The book “The Violence Project: How to Stop a Mass Shooting Epidemic” argues that students who become school shooters are often the victims of extreme bullying, rejection from peers, isolation and self-loathing. It ends when their hate turns outward toward classmates, religious groups, immigrants or anyone else they can blame. The authors have a $50 billion solution: hiring 500,000 psychologists.

Suicidality is a strong predictor of who might become a mass shooter: 30% of mass shooters report they were suicidal before their shooting, and another 39% during their shootings, according to the National Institute of Justice. School age shooters, using guns taken from family members, are almost always suicidal. We should better fund suicide prevention programs.

Most shooters are men with prior criminal records (64.5%) and a history of violence (62.8%), also according to the National Institute of Justice. They have ready access to firearms. At least 36% of mass shooters have been trained by the U.S. military. Many act as if they’re still in the military, waging their own delusional wars against people of color, immigrants, Jews or other groups. Many of them went to war to kill, received the training to do so and still have that urge. They use military weaponry when they kill, and many still dress in their military clothing. We have laws keeping dishonorably discharged men from owning guns but we can’t stop them from stealing one.

UC Davis Vice Chairwoman of Community Psychiatry Amy Barnhorst said it best in a New York Times op-ed: “there is no reliable cure for angry young men that harbor violent fantasies.”

What can we do? The most common sense step would be to make access to firearms more difficult for at-risk men, an idea opposed by the powerful gun lobby.. Since four-fifths of shooters make their intentions known via social media or directly to their family, often leaving a written record or manifesto, we can educate families and co-workers about red flag laws and how to recognize warning indications. Alerted families can seek gun violence restraining orders from a court.

That’s exactly what the mother of Nathan Cruz did when she learned that her son planned to buy an AR-15 rifle. Nathan was arrested, and the targeted school in San Antonio was spared. Red Flag laws work well in 19 states when law enforcement agencies are adequately trained and willing to petition the court and people know such laws exist.

The erratic behavior of Robert Card, the perpetrator of the recent mass shooting in Lewiston, Maine, concerned U.S. Army Reserve officials so greatly that they alerted police, who took him to a psychiatric hospital in July. He was banned from handling weapons at his home base, and army officials alerted local police to his behavior.

A fellow soldier had even texted: “Card is going to snap and do a mass shooting.” Every factor needed to invoke Maine’s yellow flag restrictions were present. Yet, one was never implemented.

Only two red states, Florida and Indiana, have passed red flag laws. Florida enacted a red flag law in 2018 after the Marjory Stoneman Douglas High School massacre. In the following years, their courts handled 8,100 red flag petitions. There’s no knowing the number of mass shootings those petitions prevented.

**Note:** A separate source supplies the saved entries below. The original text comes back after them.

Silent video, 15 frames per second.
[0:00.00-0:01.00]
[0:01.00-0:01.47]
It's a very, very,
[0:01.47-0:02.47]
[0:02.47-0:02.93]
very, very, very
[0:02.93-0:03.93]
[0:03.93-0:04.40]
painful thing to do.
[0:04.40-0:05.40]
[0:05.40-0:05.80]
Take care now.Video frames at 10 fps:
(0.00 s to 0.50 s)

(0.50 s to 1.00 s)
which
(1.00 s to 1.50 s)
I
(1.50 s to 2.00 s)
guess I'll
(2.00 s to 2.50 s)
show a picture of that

After the Uvalde massacre, the Texas legislature put the blame on liberal “wokeness,” fatherless families and video games but refused to raise the age to purchase a gun from 18 to 21. Doing so would have made it harder for Ramos to murder 21 people and injure another 17.

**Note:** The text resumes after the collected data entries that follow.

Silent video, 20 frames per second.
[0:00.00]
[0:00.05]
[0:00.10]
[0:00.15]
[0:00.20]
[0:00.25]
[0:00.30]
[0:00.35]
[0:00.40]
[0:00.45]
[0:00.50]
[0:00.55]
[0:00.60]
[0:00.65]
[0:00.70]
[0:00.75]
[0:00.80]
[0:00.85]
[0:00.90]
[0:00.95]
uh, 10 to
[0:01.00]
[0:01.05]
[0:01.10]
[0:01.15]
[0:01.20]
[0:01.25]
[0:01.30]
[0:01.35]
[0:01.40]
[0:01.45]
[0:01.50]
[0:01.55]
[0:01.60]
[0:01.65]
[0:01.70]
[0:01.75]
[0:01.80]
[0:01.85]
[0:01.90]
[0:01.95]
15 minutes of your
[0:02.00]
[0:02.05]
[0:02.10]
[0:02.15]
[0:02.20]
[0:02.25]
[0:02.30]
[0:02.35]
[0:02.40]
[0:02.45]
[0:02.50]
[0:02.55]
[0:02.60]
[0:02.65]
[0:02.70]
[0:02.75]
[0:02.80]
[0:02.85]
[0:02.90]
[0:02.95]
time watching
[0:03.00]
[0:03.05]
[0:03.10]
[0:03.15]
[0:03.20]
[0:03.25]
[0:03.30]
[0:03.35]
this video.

Calls for improved mental health services and better school security are the standard responses. We have been there and done that. They didn’t help the Robb Elementary School in Uvalde, a school with state-of-the-art security and a full-time armed guard.

After mass shootings, we find ourselves doing the same thing and expecting a different outcome. That fits the common definition of insanity. So, at long last, there’s your mental health diagnosis.

Gilbert Simon, MD, is a professor at the California North State College of Medicine and the author of “Ripped Off! Overtested, Overtreated and Overcharged: The American Healthcare Mess.”